Logan sighed. "Exactly. Work. Practice. Which is where we're supposed to be right now."

The grumpiness was so evident that I almost cracked a smile. Only two days into my time at Washington, and I found someone with less people skills than I had.

Beatrice sliced her gaze to the camera and nodded. "A moment, please. We won't need this. And tell Molly I'll be ready in five."

My jaw clenched involuntarily.

Silence cloaked the office as the camera guy stood and gave us some privacy.

"I'll cut the chase. Amazon is including Washington in an upcoming season of their All or Nothing documentary, and you're the player they'd like to highlight."

I sat forward, eyebrows tucked in tightly over my eyes. "What? Why?"

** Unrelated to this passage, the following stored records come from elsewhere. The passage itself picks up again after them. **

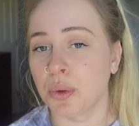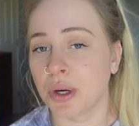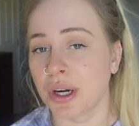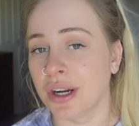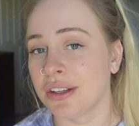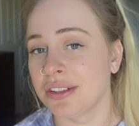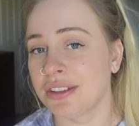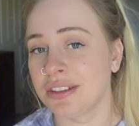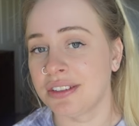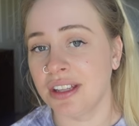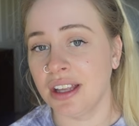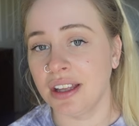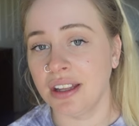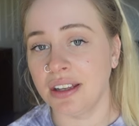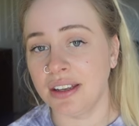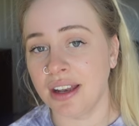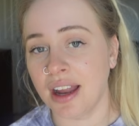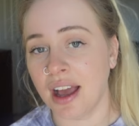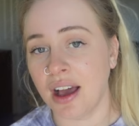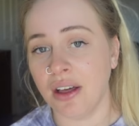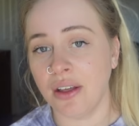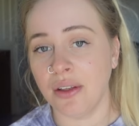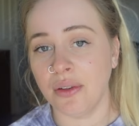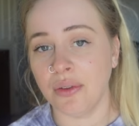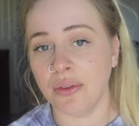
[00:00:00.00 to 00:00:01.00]
worse
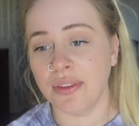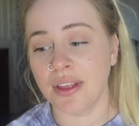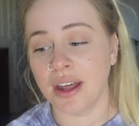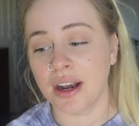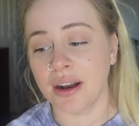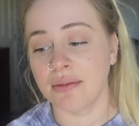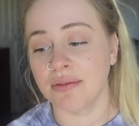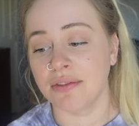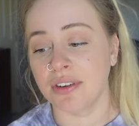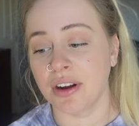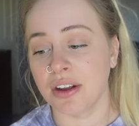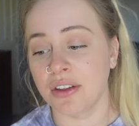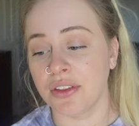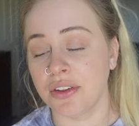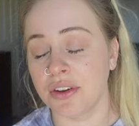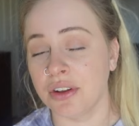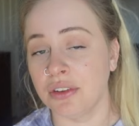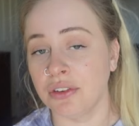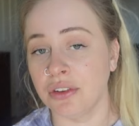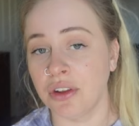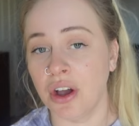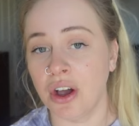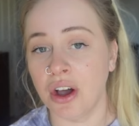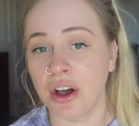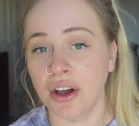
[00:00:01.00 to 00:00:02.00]
now that I'm farther
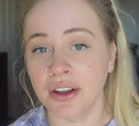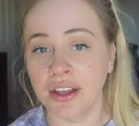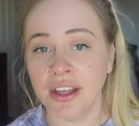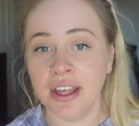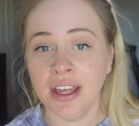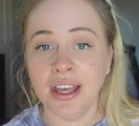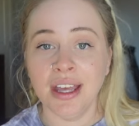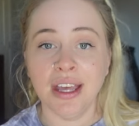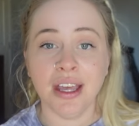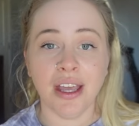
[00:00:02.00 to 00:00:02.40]
along.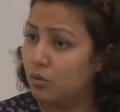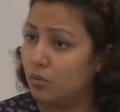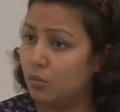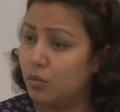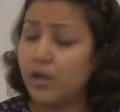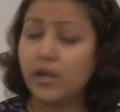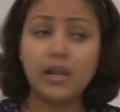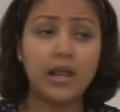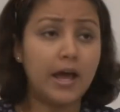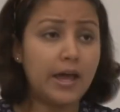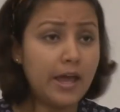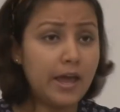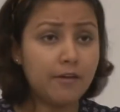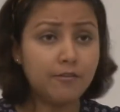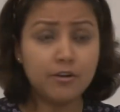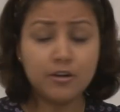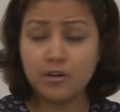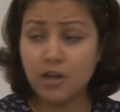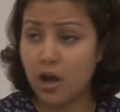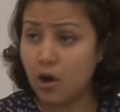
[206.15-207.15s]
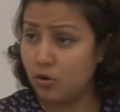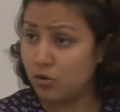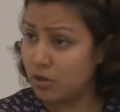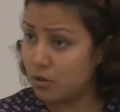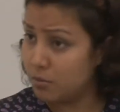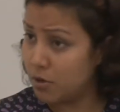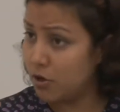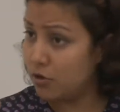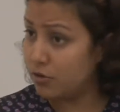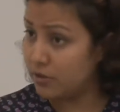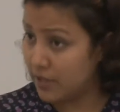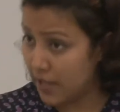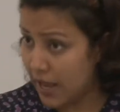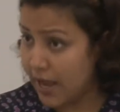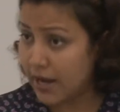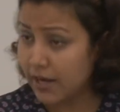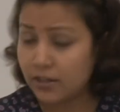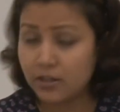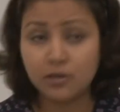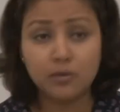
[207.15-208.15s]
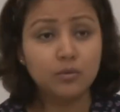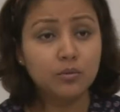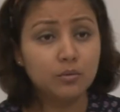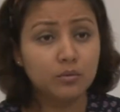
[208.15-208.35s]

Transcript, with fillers: well, I have a doubt about that.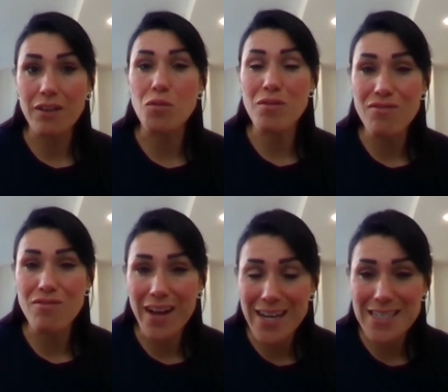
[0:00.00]
Therefore,
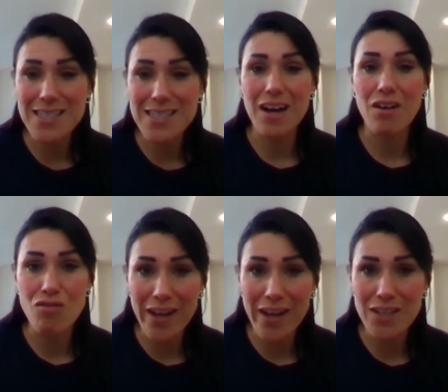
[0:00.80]
provided a
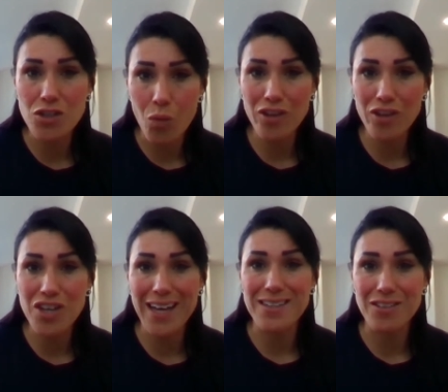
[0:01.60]
right to work
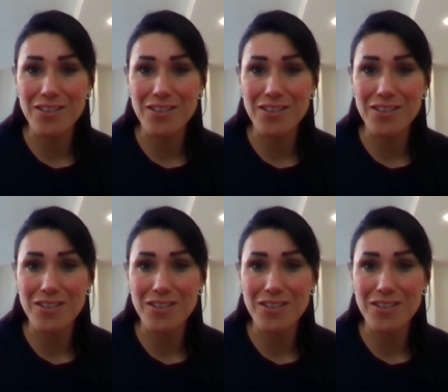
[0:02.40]
check is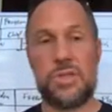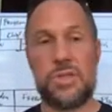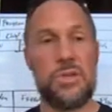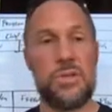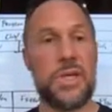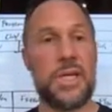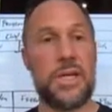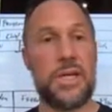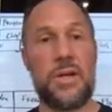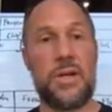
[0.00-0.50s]

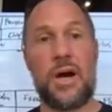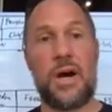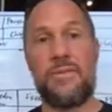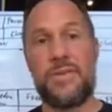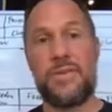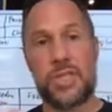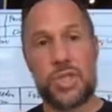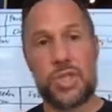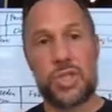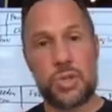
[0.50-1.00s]
you get an
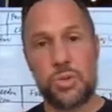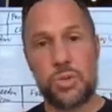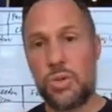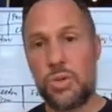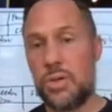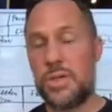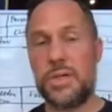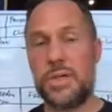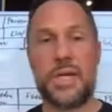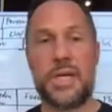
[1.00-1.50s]
office
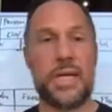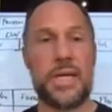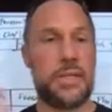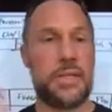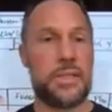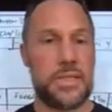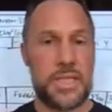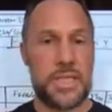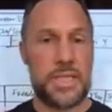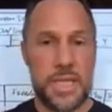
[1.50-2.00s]
tour, you
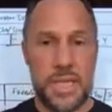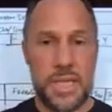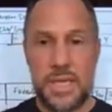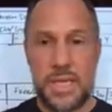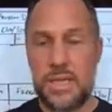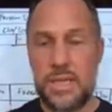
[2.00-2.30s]
get tea,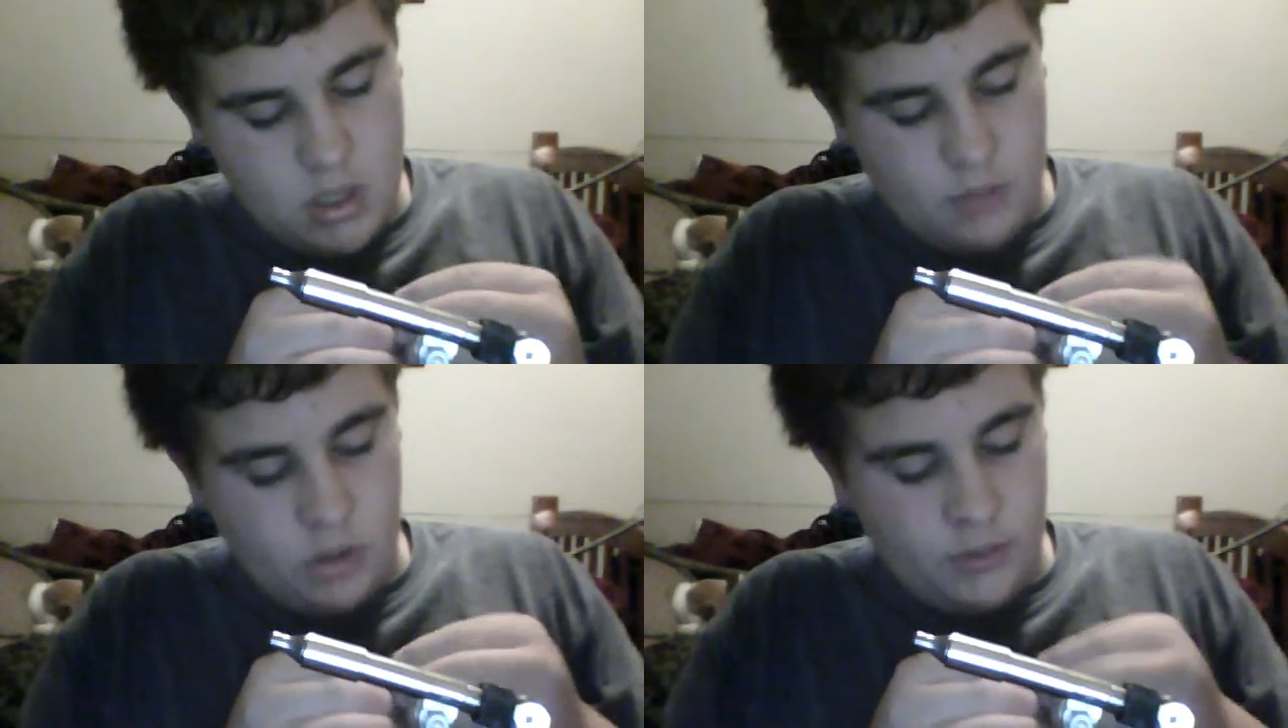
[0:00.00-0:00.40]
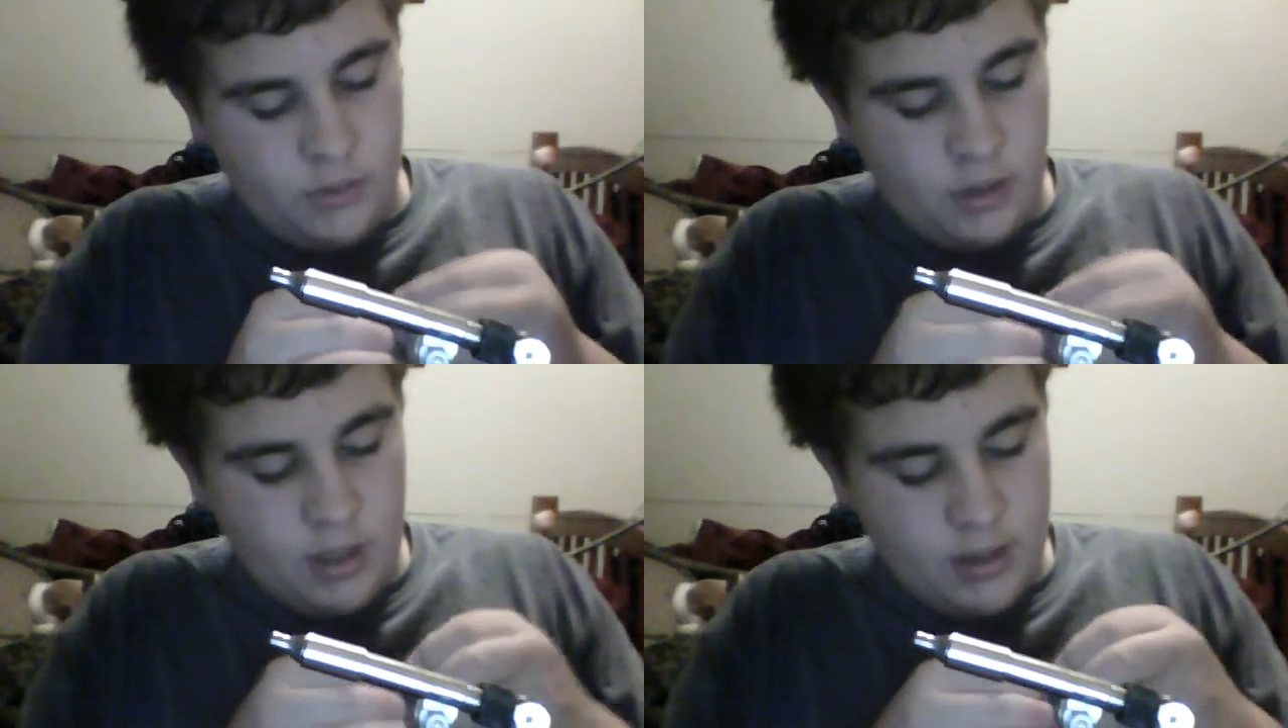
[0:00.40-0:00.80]
I don't
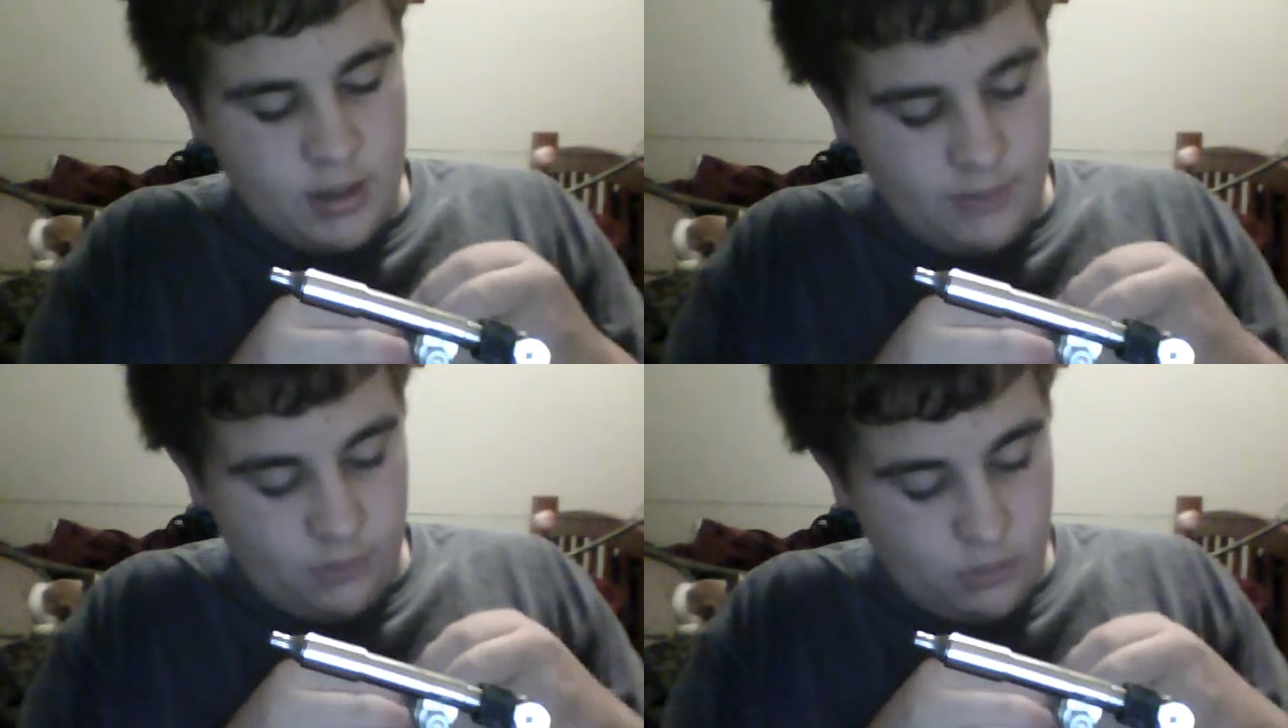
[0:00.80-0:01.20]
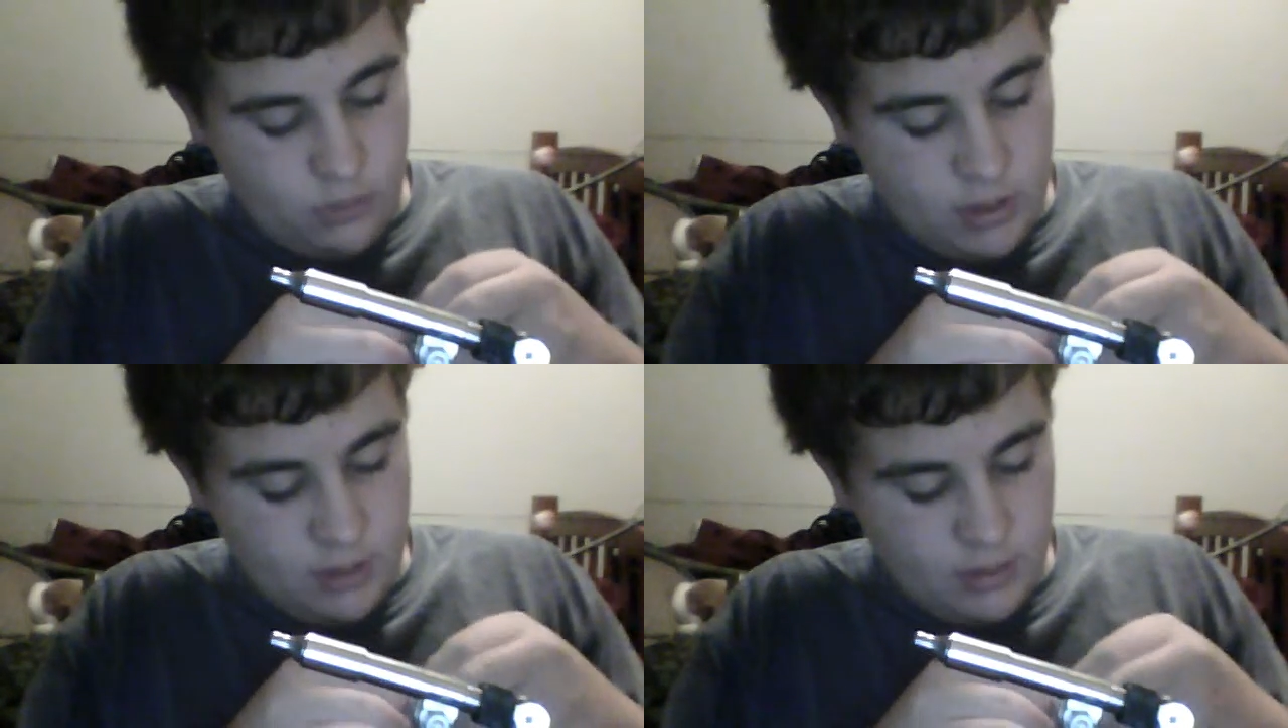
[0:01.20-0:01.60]
think you guys have
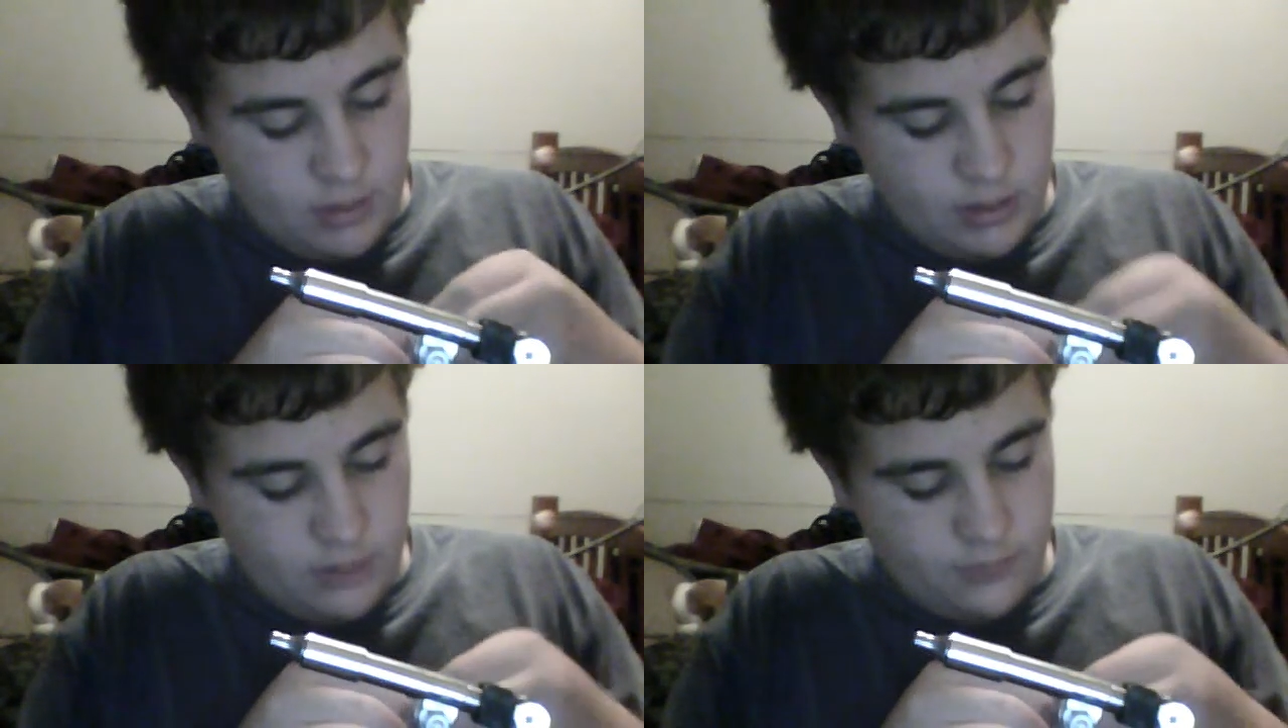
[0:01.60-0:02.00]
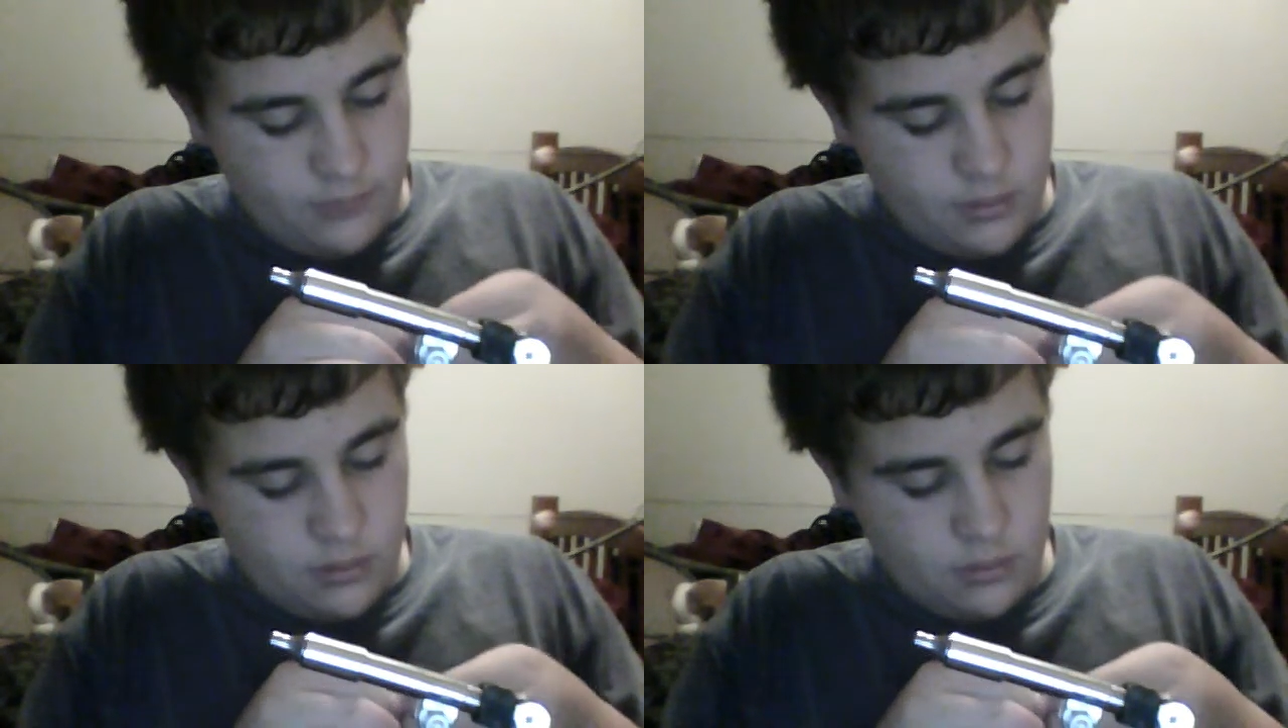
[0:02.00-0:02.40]
quite an abundance of fish.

Logan rubbed the back of his neck but didn't say anything.

"The narrative for this season is finding and fitting in to the culture of a team. I've been working on this deal since the day I told Cameron and Allie they should hire me, and we just needed the right player." Her smile softened, and it changed the hard angles of her face. "And that player is you."

"I don't want to have cameras on me all season." I shook my head. "Don't get me wrong, they do a great job. I watched the LA and the Michigan season, and they were great. But being under that spotlight is the last thing I want. I'm here to play football."

She took a deep breath. "Let me rephrase this while it's just the three of us in this office, okay?"

Something about the way she said it made me sit back again and breathe deeply to dismantle the brick that suddenly appeared in my stomach. Logan gave me a quick, uncomfortable glance, and I had a feeling he knew exactly what was going through my brain.

This wasn't a negotiation. It was a courtesy.

"You are the best defensive end in the league. By the time this season wraps up, no one will be able to touch the records that you'll break." Her eyes were so intense, words so coldly delivered that I practically saw frost come from her mouth. Not in a mean way, but in a way that I knew, without a doubt, I'd hate whatever she was about to say next. "But all of that will be overshadowed if people think you got kicked off your team because you hit on your team captain's drunk wife while she was unable to defend herself."

I was out of my chair before I took another breath. "That story is bullshit, and you know it."

Logan stood, laying a calming hand on my back. "Of course, she does. We all do."

My heart was thrashing wildly, every iron shred of my will gone in tatters at the mere suggestion that I'd become a salacious headline. Slowly, I lowered myself back into my chair and fought with white-knuckled grip to gain control of my irritation.